Monroe teamed with Doctors For Cannabis Regulation in summer of 2016 to help raise awareness about the NFL’s policy on cannabis use and the problems associated with prescription drugs. Together they hope they can convince the league to lift the ban on cannabis as a doctor prescribed painkiller for players.
“We saw this as a great opportunity and a great synergy to get doctors and NFL players together to speak with one voice, representing both the [players’] first hand point of view about cannabis use in the NFL and the physicians who have the scientific expertise to support their ability to use it and not be penalized for it by the NFL,” says Nathan, who founded the Washington DC-based organization in April 2016.
After penning a widely read op-ed on the subject for the Wall Street Journal in 2010, Nathan found that while many doctors silently agreed with his stance, few were publicly willing to join him in his crusade. Thus, Doctors For Cannabis Regulation was born, which has now brought together a band of like-minded physicians working towards a common goal.
With all of the research supporting cannabis for medicinal use and the evidence that shows the long-term detrimental effects of prescription opioids, one has to wonder if there aren’t more sinister forces at work.
“It’s hard to say, I find it interesting that a manufacturer of fentanyl put a lot of money into the campaign against one of the [marijuana legalization] ballot measures in November,” hints Nathan, not pointing any fingers directly.
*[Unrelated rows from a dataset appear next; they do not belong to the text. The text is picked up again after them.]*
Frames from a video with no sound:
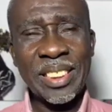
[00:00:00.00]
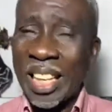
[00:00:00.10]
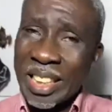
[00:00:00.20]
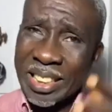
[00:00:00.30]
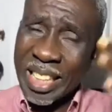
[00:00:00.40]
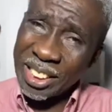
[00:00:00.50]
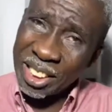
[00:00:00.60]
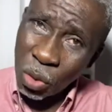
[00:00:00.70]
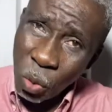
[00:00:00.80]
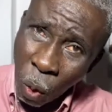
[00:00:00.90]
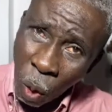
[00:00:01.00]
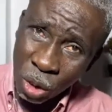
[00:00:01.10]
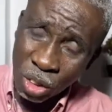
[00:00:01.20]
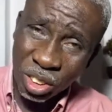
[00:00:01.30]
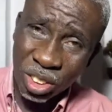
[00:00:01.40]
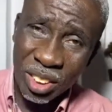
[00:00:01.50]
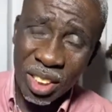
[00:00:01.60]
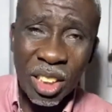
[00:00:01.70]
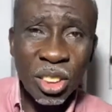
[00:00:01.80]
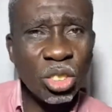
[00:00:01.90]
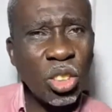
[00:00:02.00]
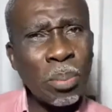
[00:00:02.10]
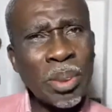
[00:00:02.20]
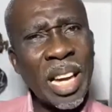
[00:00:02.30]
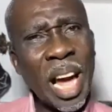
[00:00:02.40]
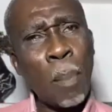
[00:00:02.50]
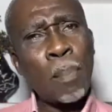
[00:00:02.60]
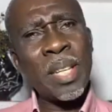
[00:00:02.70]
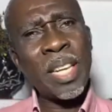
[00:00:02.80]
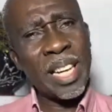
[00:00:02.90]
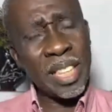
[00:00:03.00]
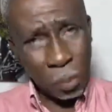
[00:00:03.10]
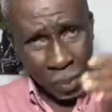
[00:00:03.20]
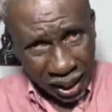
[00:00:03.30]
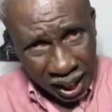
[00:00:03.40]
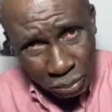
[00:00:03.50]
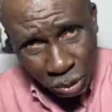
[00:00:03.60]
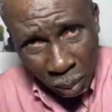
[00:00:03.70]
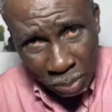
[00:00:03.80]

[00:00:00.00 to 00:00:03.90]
The intention was something happened and it became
Perhaps he is referring to pharmaceutical giant Insys Therapeutics Inc., which was behind a $500,000 donation to Arizonans for Responsible Drug Policy, who fought to keep marijuana illegal in Arizona during the November 2016 election.
Reef Dispensaries head Matthew Morgan answers the question more directly.
“Absolutely, I think they are working every single angle possible to keep the ban in place for the NFL and every other sports league in the country,” he says. “If you go look into the lobbying efforts, you can see how much money Big Pharma have lobbied against cannabis for recreational and medical use. It’s big money.”
“I do think that opioid use is likely to decrease if marijuana is legalized [for use in the NFL]…There is evidence that states with laws legalizing medical marijuana prescription opioid deaths are 25% lower in the states that don’t have those laws, which suggests that there may be some degree of substitution of cannabis for opioids,” adds Nathan. “In my mind, as a physician both knowledgeable about substance abuse and misuse, I think that that kind of substitution is something we should encourage.”
“If you like cannabis or you do not like cannabis, you cannot deny the facts that it’s proven to help,” says Sapp. “For people that are thinking in a rational world, I don’t understand why you would deny people something that is proven to help other people, especially with the type of injuries that the NFL has created.”